To regulate the relationship between landlords and tenants, to reform and consolidate the law relating to letting of premises, to provide for the responsibilities of landlords and tenants in respect to the letting of premises and related matters.

Significant Highlights of the Act

  • A tenancy agreement can be oral, written, in the form of a data message or implied by conduct. Where the consideration is more than 500,000 Uganda Shillings, it should be in writing or data message to be enforceable.
  • Before executing a tenancy agreement, landlords should obtain a valid identification card from the tenant for purposes of identifying a legal person and improve data storage.
  • Rent denominations should be in Uganda shillings unless there is a contrary agreement. This maintains the value of the Ugandan currency.
  • The Act restricts payment of more than three (3) months in rent in advance for one month unless the tenant opts to do so in writing.
  • Landlords are prohibited from increasing rent at a rate of more than 10% annually.
  • Landlords are required to give notice of 90 days in case of a rent increment.
  • Under fixed-term tenancies, rent stays the same until the term is finished unless there’s a contrary agreement.
  • The Landlord is permitted to charge a security deposit that doesn’t exceed one month’s rent.
  • Taxes are to be paid by the Landlord.
  • Distress for rent is abolished, and instead, the Landlord is encouraged to apply to the court to recover unpaid rent and reasonable costs.
  • There’s a restriction to the right of entry of premises which requires the Landlord to give a 20 hours notice before visiting the premises.

Key Issues and Analysis
Parliament overwhelmingly decided that the currency of transaction between Landlord and tenant shall be the Uganda Shilling. The justification given is to protect the Uganda Shilling that has continuously depreciated against the dollar. While a case can be made for consumer protection, there is a limit on how far the law can intervene in a market place.
The Act protects the tenants in so many ways;

  • Tenants can sub-let the property to other tenants but with the knowledge of the Landlord.
  • Tenants need to be informed before a visit from the Landlord and being protected from arbitrary rent increment.
  • Tenants should be given six months’ notice of termination of the tenancy by a landlord who wants to do something else with the rented property.

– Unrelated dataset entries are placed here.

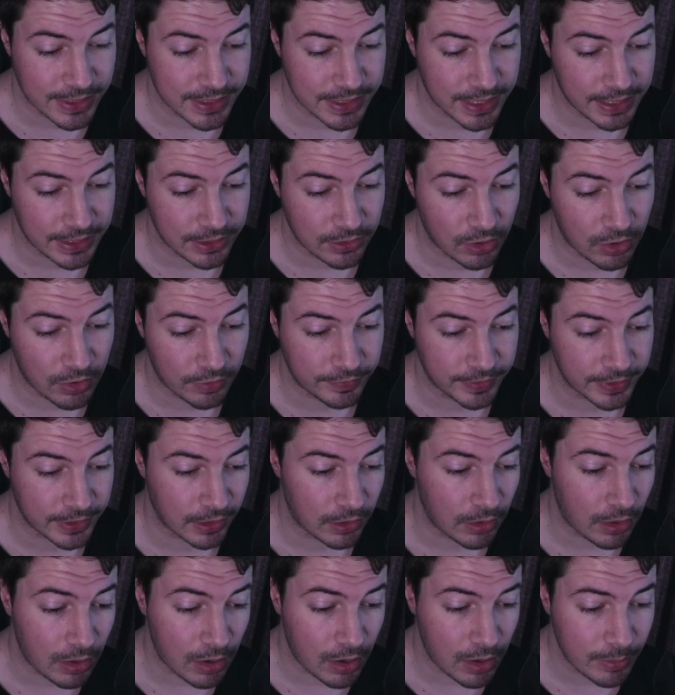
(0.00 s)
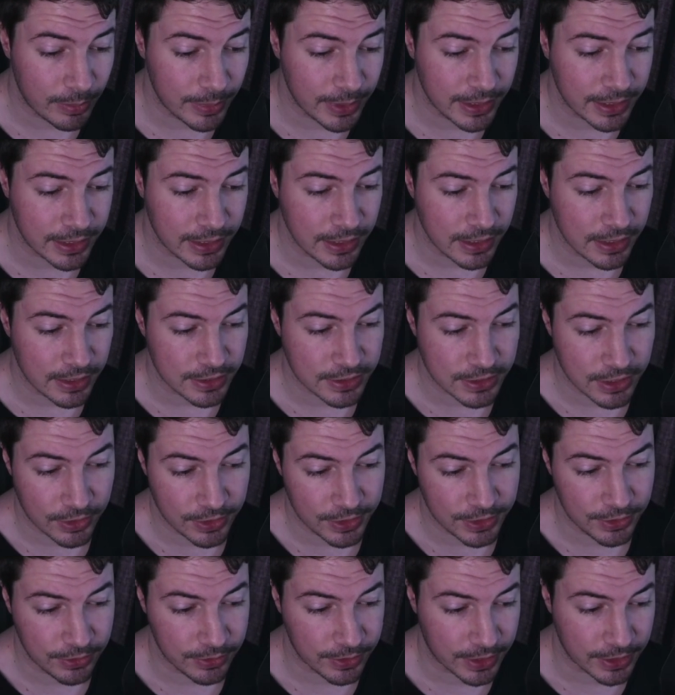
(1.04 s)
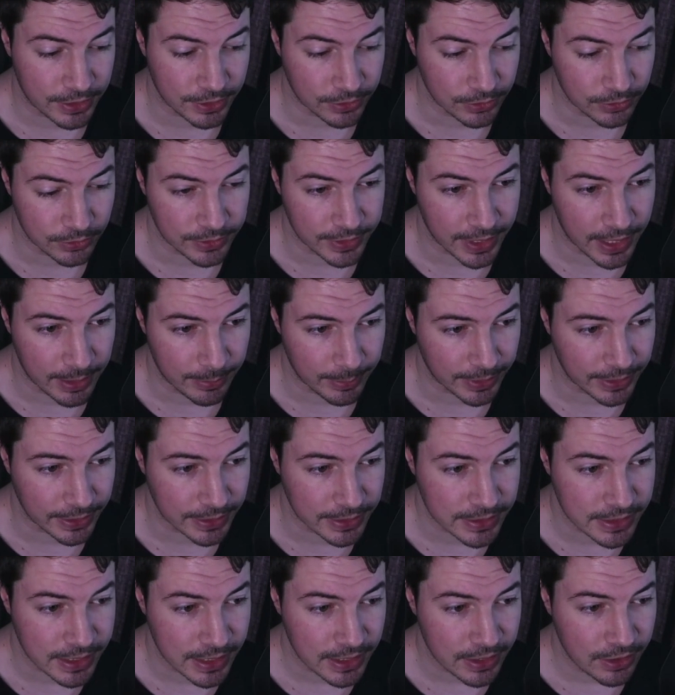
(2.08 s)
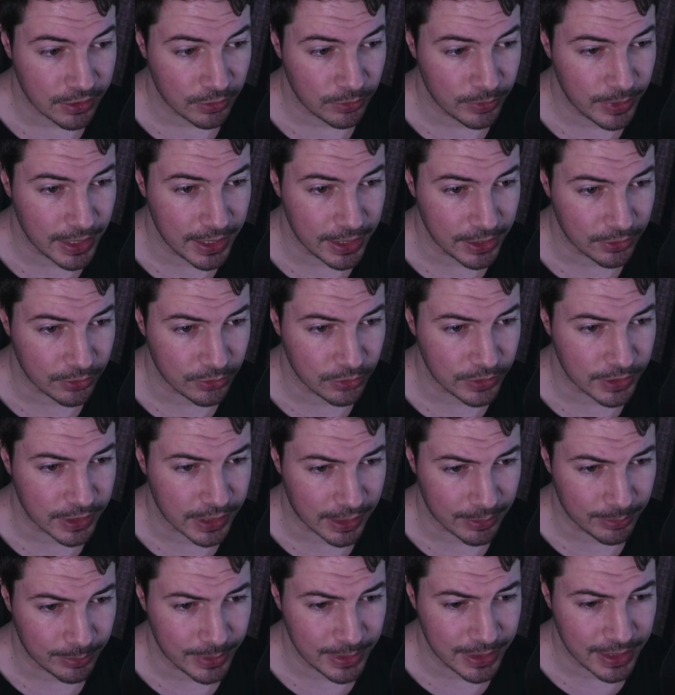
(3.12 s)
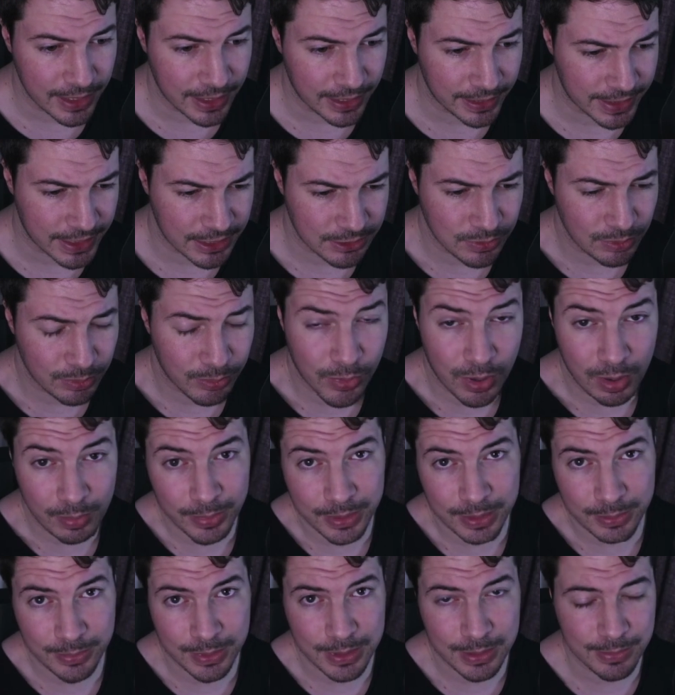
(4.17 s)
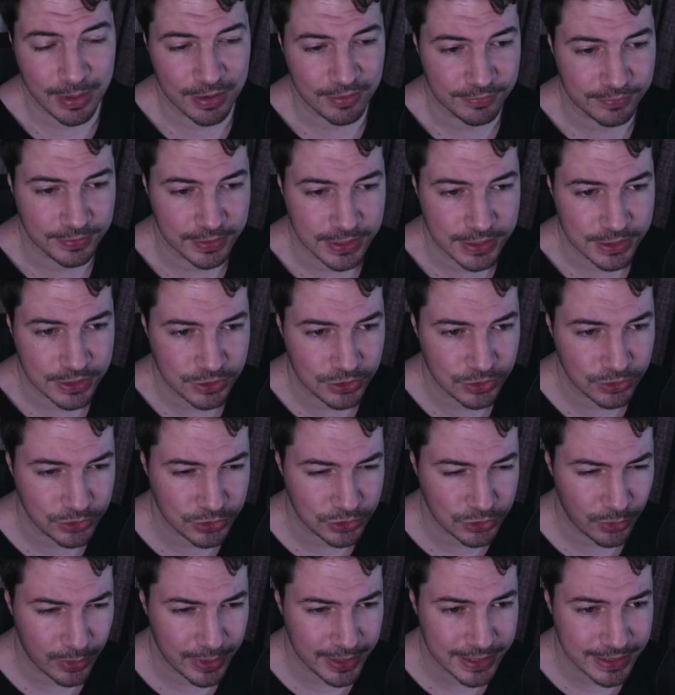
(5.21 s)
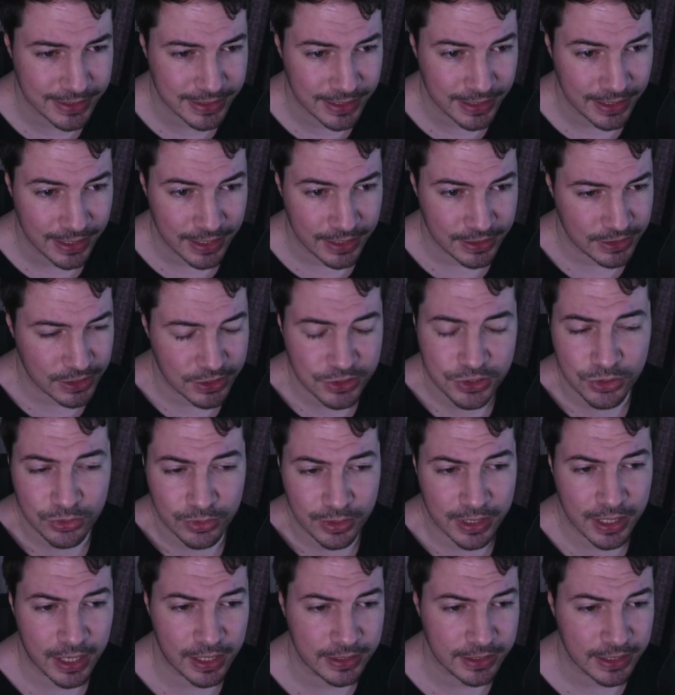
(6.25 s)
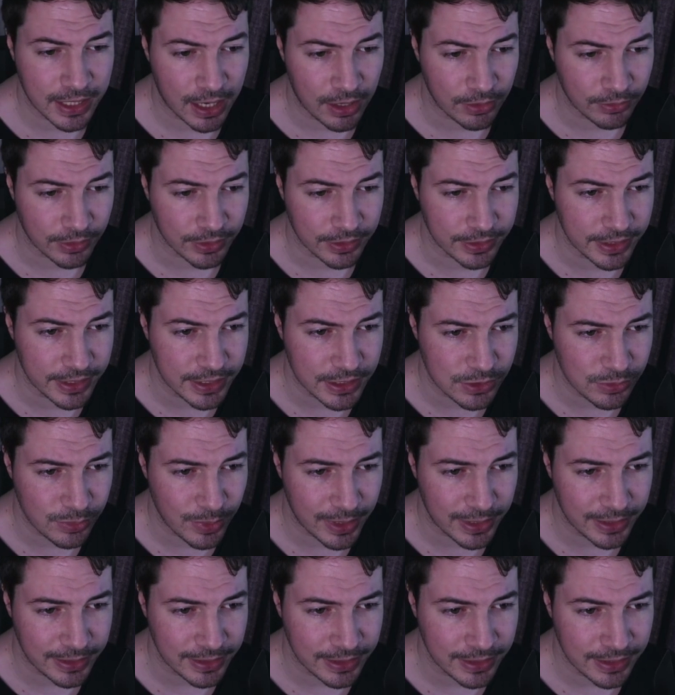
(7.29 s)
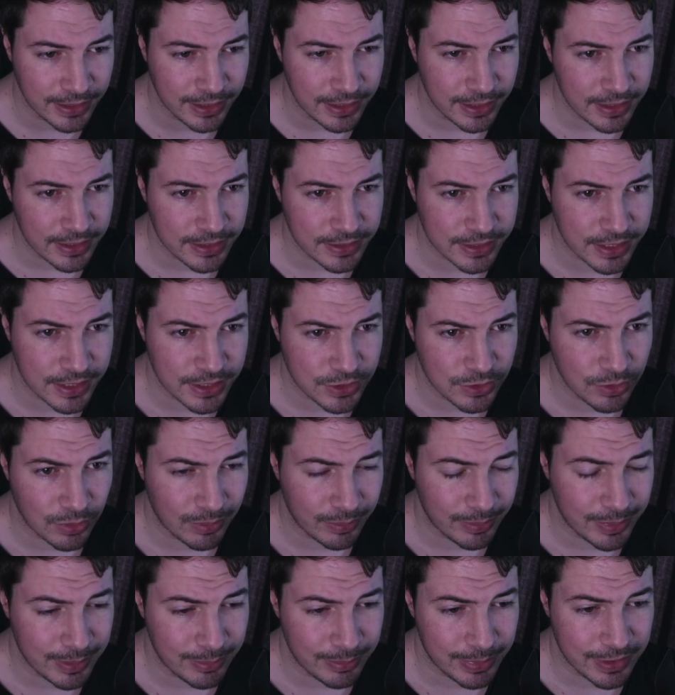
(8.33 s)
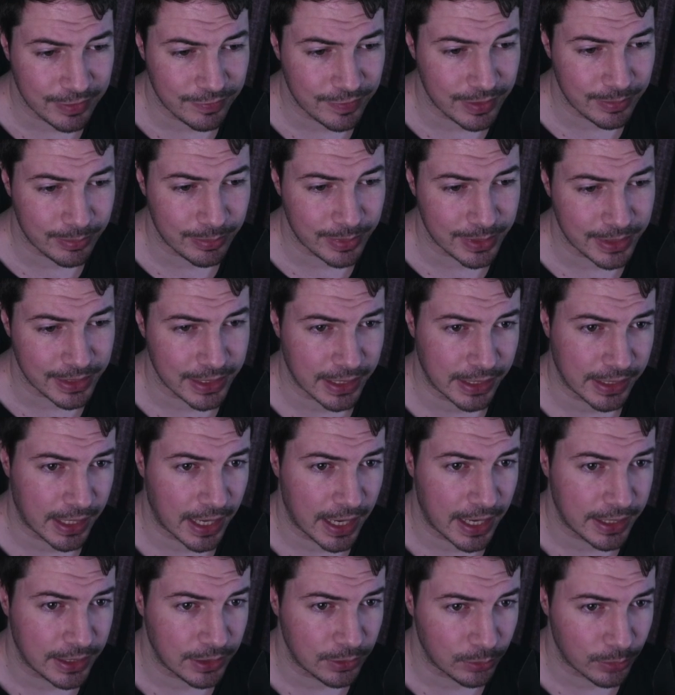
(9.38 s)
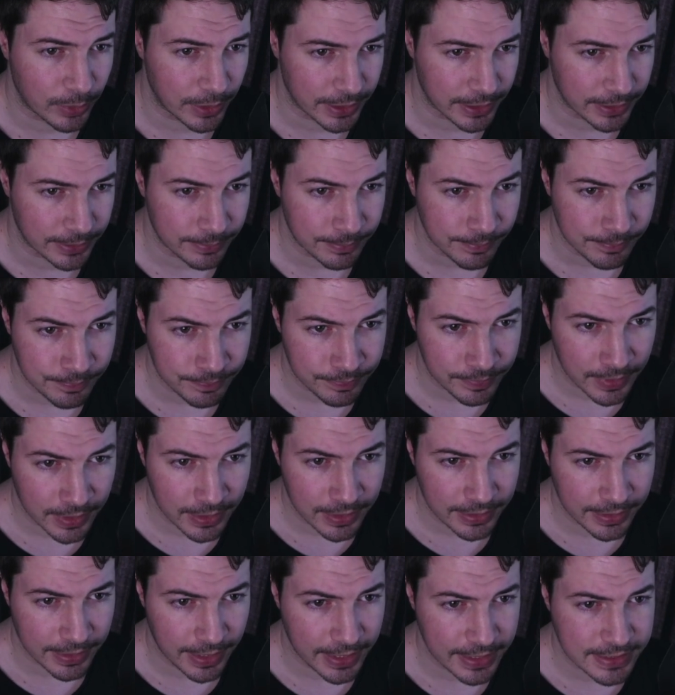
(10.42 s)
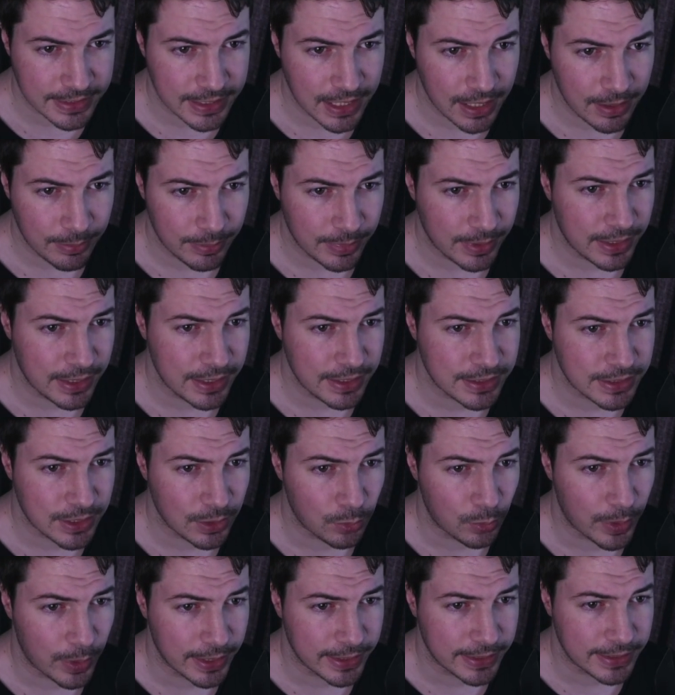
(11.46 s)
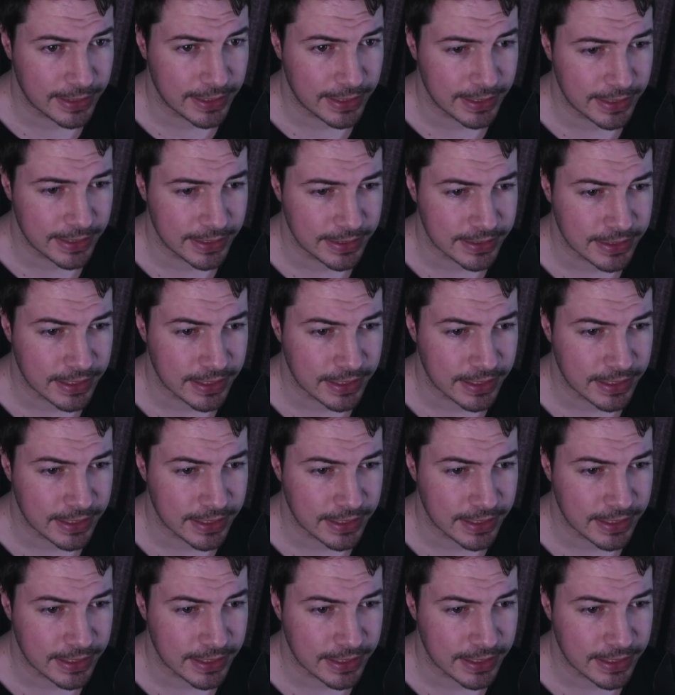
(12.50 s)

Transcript: of their armor so that you can do damage. Really good rapier, and this will probably be my first choice just to grind out this one since you'll be PvPing anyway. Next up is the Weightless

However, the Act does not provide an equal measure of protection to the landlords as shown below;

  • The new Landlord will inherit the security deposit if the premise is sold out.
  • The is to Landlord to secure a court order to evict a tenant who refuses to vacate a rented property after a notice of vacation expires. But this provision does not keep in mind the extra costs a landlord will have to incur to recover defaulted rent, and by the time a tenant fails to pay rent they probably will not be able to pay court costs.
  • Tenant shall only reimburse the Landlord’s costs for payment for anything he or she is liable to pay only with an issuance of a request with a receipt attached.
  • There’s a gap left by retaining both the oral and implied agreements, yet there’s no proof to enforce them.
  • There’s no custodial sentence for a tenant who contravenes the Act.

Conclusion
The Act interferes with freedom of contract between parties and in many places owing to the loosely worded provisions; the intentions of the Act will come to nought in the face of market forces. The Act also protects the tenants more than it protects the landlords, yet it should provide adequate protection of each party’s rights.